» WHAT THIS TASK INVOLVES
At the line containing "[00:00:05.65]", begin an exact copy, and continue through the last line of the entries below. Leave out any pictures.

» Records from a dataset
-- Opening Marker --

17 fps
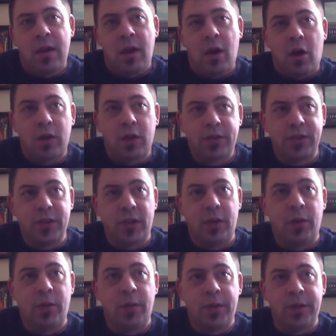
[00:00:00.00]

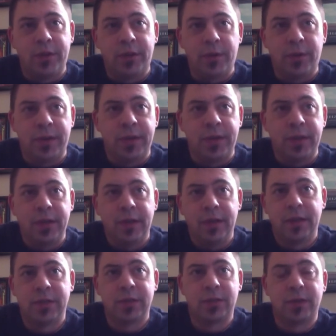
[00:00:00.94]
Also, when doing
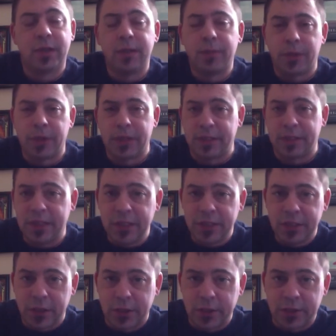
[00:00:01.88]
screen printing
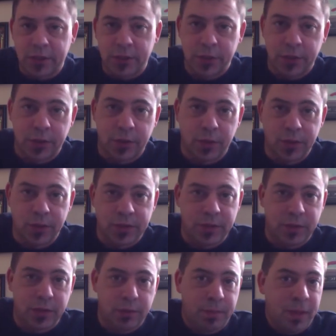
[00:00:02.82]
t-shirts, you're going
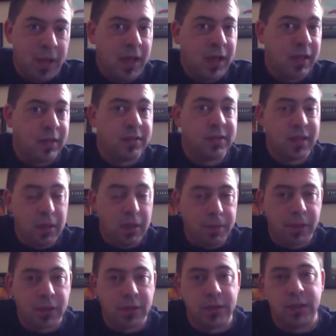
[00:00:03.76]
to pay
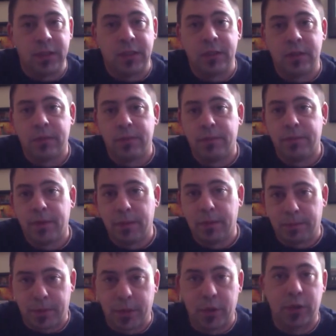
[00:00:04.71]
typically
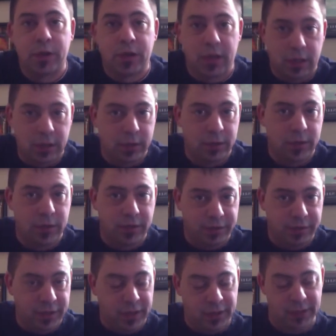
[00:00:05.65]
per color of
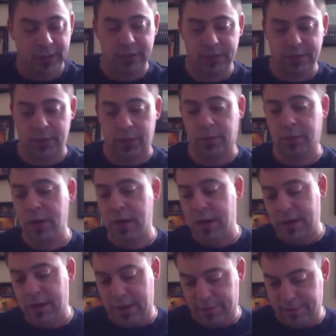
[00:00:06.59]
ink. So
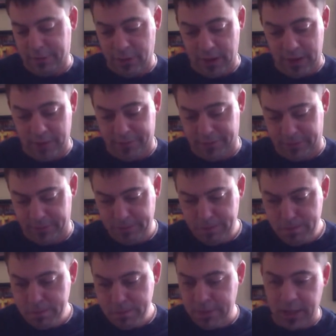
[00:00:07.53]
if you have
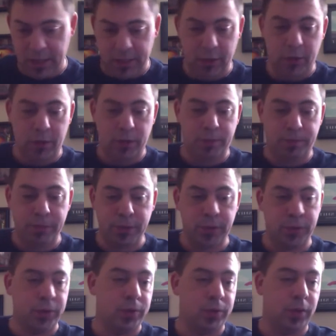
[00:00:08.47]
yellow,
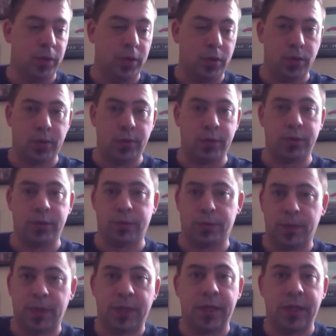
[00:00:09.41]
blue, orange,
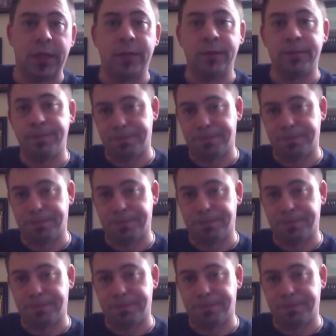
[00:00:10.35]
red,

-- Closing Marker --

» WORKED SOLUTION
[00:00:05.65]
per color of
[00:00:06.59]
ink. So
[00:00:07.53]
if you have
[00:00:08.47]
yellow,
[00:00:09.41]
blue, orange,
[00:00:10.35]
red,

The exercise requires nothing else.